Raspberry Orange Coffee Cake {for two!}
Ever CRAVE coffee cake? It is one of my favorite breakfast pastries when I want to indulge and love that crumbly topping. I talked all about my obsession with crumb topping when I made this banana bread, but it was about time to make a clean version! This recipe came about how most do in my kitchen… a craving and a time crunch. Matt and I were sitting around on a Saturday and all I wanted was a warm piece of coffee cake. So I looked in our pantry and saw some Brown Rice Flour next to the coconut sugar and thought – LETS DO THIS! It also helped that we had raspberries and oranges on hand. The raspberries in this add such an amazing pop of tart next to the sweet crumb topping.
So after deciding what to make I was feeling EXTRA lazy and thought, hmm I wonder how it would be to make just enough for Matt and I to eat, AND cook it in the microwave?! Done and done! About 5 minutes later we had warm coffee cake that was gluten free and refined sugar free! So please pin this recipe and next time you are feeling extra lazy, get out your ramekin or coffee mug and make this thing happen!

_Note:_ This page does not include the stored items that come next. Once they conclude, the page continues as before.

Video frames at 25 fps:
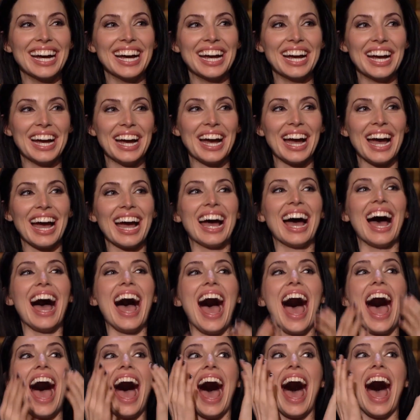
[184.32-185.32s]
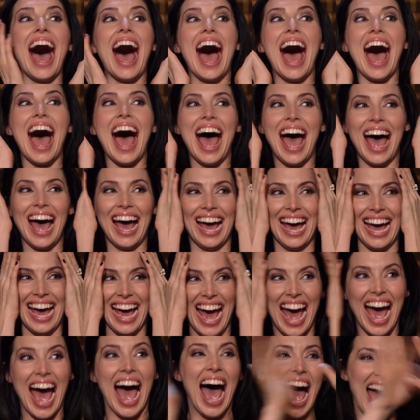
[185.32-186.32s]

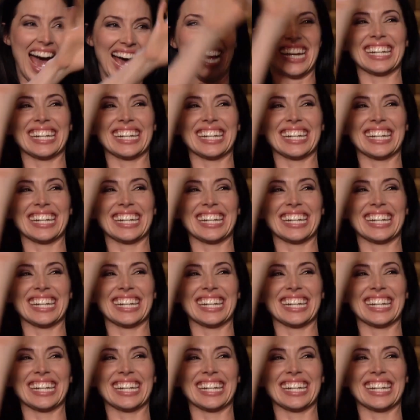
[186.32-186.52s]
No one is speaking in this clip.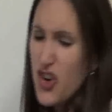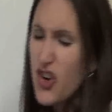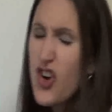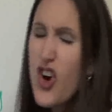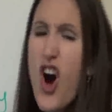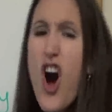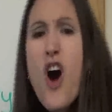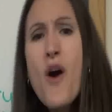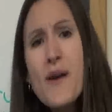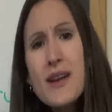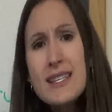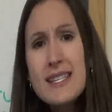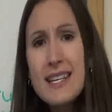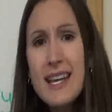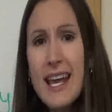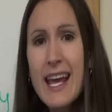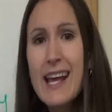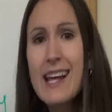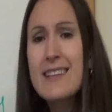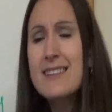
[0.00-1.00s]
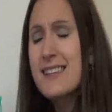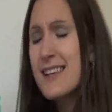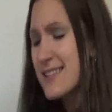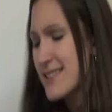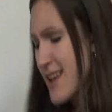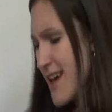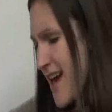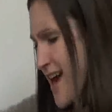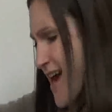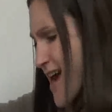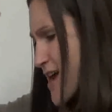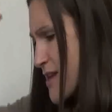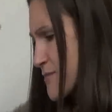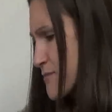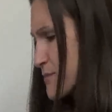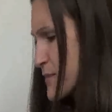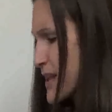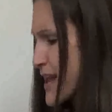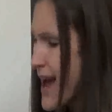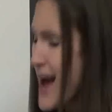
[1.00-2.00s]
go into Kansas
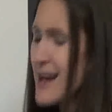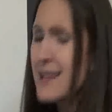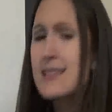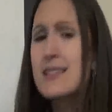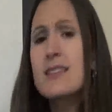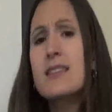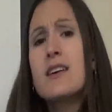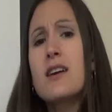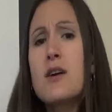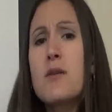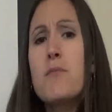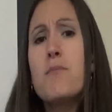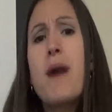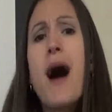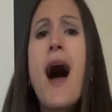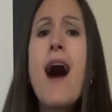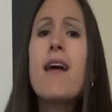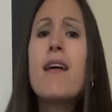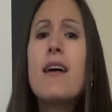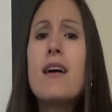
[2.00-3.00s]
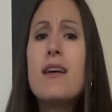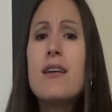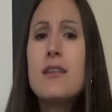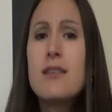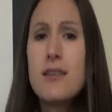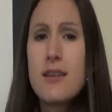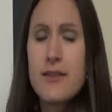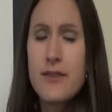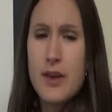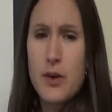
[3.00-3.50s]
and cast their ballot.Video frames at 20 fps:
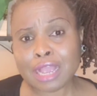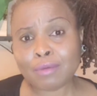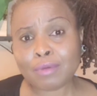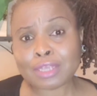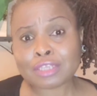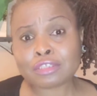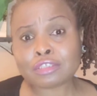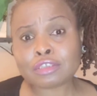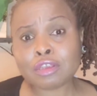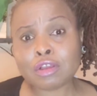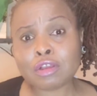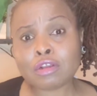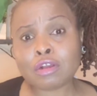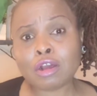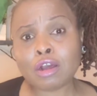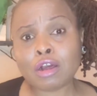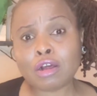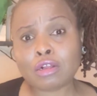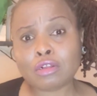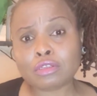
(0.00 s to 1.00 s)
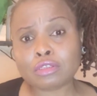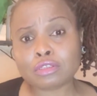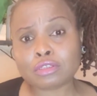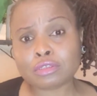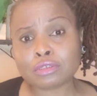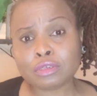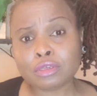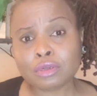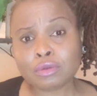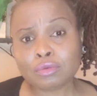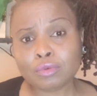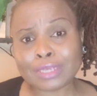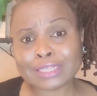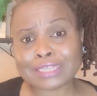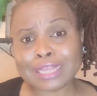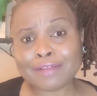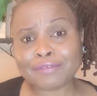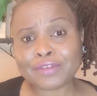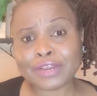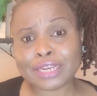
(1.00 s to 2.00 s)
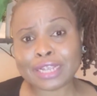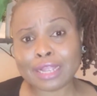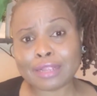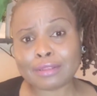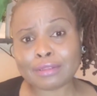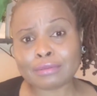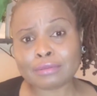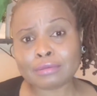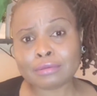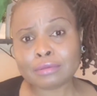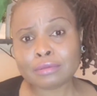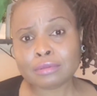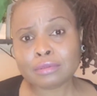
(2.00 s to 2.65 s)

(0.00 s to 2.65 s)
our so-called West African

The crumb topping just melts around the berries… THANKS BUTTER!
The perfect bite:
Do you need more ideas to use up the rest of this raspberries, we got you covered:
Raspberry Vinaigrette {Whole30}
Paleo Raspberry Vanilla Cupcakes
Chocolate Raspberry Swirl Cookies
Chocolate Dipped Raspberry Energy Truffles
Pin it!
Raspberry Orange Coffee Cake {for two!}
Ingredients
for cake:
- 1 tablespoon butter
- 2 tablespoons coconut sugar
- 2 tablespoons mashed banana
- Dash of vanilla
- ½ teaspoon orange zest
- ¼ cup brown rice flour
- ⅛ teaspoon baking powder
- 3 raspberries, chopped
for topping:
- 1 tablespoon cold butter, chopped in small chunks
- 2 tablespoons brown rice flour
- 1 tablespoon coconut sugar
- ¼ teaspoon cinnamon
- ½ teaspoon orange zest
- 3 raspberries
Instructions
- Place 1 tablespoon of butter in a ramekin or large coffee mug and melt for 30 seconds in the microwave. Add in coconut sugar mashed banana, vanilla, orange zest, brown rice flour, baking powder and raspberries and stir to combine completely.
- In a separate bowl combine topping ingredients except raspberries and combine with your hands, squeezing the butter into the other ingredients until it is combined and crumbly. Pour topping on the cake batter and then top with raspberries.
- Microwave for 2 minutes on high. Let cool for a few minutes and enjoy!